▶ [TRY IT]
Your output should be the lines of the data that follow, reproduced exactly from the first through the line bearing "[00:02:24.84]".

▶ [GIVEN DATA]
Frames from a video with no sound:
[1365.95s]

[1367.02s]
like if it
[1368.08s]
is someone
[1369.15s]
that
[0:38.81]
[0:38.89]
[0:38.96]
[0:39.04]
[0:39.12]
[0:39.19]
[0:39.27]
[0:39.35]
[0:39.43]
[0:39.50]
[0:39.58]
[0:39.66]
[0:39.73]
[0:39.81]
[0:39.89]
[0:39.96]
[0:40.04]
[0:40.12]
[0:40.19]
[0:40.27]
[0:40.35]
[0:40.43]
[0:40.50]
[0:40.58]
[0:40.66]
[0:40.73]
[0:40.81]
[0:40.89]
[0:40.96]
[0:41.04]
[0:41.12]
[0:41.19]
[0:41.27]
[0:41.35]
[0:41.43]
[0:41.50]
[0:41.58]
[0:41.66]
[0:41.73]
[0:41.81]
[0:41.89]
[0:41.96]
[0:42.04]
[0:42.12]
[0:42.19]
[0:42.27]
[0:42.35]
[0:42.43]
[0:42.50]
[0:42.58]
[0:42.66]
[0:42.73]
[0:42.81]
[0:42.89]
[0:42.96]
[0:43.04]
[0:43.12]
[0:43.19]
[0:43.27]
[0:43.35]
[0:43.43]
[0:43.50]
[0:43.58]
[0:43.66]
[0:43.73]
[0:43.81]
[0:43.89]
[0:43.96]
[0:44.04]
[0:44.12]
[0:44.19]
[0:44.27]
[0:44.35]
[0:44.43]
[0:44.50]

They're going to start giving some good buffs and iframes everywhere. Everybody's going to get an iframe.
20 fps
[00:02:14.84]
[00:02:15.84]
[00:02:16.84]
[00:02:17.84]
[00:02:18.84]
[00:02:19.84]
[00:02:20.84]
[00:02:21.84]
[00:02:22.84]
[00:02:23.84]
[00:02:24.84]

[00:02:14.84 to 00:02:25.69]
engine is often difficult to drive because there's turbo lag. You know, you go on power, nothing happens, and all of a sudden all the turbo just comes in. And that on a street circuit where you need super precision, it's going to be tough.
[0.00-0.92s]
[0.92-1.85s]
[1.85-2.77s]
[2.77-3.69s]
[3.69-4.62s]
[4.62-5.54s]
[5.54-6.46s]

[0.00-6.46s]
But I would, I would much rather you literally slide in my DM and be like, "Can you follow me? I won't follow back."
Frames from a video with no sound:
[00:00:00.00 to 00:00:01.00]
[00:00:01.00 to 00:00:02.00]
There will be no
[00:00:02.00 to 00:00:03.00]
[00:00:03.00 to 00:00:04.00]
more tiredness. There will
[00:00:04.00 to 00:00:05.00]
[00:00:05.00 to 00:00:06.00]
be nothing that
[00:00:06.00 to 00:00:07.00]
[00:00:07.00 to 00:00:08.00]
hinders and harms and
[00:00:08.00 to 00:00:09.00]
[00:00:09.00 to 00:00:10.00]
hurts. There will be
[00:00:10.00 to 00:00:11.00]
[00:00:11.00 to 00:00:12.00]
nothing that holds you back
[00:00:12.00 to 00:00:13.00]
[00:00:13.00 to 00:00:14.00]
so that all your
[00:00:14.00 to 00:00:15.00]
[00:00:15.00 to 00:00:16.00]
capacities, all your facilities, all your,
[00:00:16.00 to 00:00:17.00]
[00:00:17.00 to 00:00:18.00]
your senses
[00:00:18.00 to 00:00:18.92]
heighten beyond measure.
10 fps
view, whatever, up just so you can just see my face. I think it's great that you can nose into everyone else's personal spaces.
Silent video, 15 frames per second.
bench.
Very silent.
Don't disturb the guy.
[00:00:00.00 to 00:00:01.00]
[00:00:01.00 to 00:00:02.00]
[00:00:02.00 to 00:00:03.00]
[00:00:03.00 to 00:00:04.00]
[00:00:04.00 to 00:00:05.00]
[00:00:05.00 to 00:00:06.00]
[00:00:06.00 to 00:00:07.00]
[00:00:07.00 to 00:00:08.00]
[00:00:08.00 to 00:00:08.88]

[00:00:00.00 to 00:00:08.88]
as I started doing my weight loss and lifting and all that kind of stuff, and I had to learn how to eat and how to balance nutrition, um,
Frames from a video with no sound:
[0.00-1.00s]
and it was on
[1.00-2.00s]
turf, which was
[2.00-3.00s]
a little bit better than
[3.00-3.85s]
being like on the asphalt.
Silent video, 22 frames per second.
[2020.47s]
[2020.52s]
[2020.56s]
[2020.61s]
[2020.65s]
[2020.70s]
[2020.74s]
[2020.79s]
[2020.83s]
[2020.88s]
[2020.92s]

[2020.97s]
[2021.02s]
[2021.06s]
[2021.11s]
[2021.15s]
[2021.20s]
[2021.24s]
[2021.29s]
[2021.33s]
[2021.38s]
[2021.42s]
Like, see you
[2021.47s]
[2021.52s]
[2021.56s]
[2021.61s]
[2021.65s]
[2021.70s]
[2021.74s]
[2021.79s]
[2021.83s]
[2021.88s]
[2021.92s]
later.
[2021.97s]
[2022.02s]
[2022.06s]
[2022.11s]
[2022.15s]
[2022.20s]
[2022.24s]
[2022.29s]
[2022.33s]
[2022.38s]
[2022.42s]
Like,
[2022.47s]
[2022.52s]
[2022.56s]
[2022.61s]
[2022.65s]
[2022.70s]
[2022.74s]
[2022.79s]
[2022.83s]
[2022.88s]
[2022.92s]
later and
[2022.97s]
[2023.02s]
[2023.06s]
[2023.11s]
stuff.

▶ [OUTPUT OF THE EXERCISE]
Frames from a video with no sound:
[1365.95s]

[1367.02s]
like if it
[1368.08s]
is someone
[1369.15s]
that
[0:38.81]
[0:38.89]
[0:38.96]
[0:39.04]
[0:39.12]
[0:39.19]
[0:39.27]
[0:39.35]
[0:39.43]
[0:39.50]
[0:39.58]
[0:39.66]
[0:39.73]
[0:39.81]
[0:39.89]
[0:39.96]
[0:40.04]
[0:40.12]
[0:40.19]
[0:40.27]
[0:40.35]
[0:40.43]
[0:40.50]
[0:40.58]
[0:40.66]
[0:40.73]
[0:40.81]
[0:40.89]
[0:40.96]
[0:41.04]
[0:41.12]
[0:41.19]
[0:41.27]
[0:41.35]
[0:41.43]
[0:41.50]
[0:41.58]
[0:41.66]
[0:41.73]
[0:41.81]
[0:41.89]
[0:41.96]
[0:42.04]
[0:42.12]
[0:42.19]
[0:42.27]
[0:42.35]
[0:42.43]
[0:42.50]
[0:42.58]
[0:42.66]
[0:42.73]
[0:42.81]
[0:42.89]
[0:42.96]
[0:43.04]
[0:43.12]
[0:43.19]
[0:43.27]
[0:43.35]
[0:43.43]
[0:43.50]
[0:43.58]
[0:43.66]
[0:43.73]
[0:43.81]
[0:43.89]
[0:43.96]
[0:44.04]
[0:44.12]
[0:44.19]
[0:44.27]
[0:44.35]
[0:44.43]
[0:44.50]

They're going to start giving some good buffs and iframes everywhere. Everybody's going to get an iframe.
20 fps
[00:02:14.84]
[00:02:15.84]
[00:02:16.84]
[00:02:17.84]
[00:02:18.84]
[00:02:19.84]
[00:02:20.84]
[00:02:21.84]
[00:02:22.84]
[00:02:23.84]
[00:02:24.84]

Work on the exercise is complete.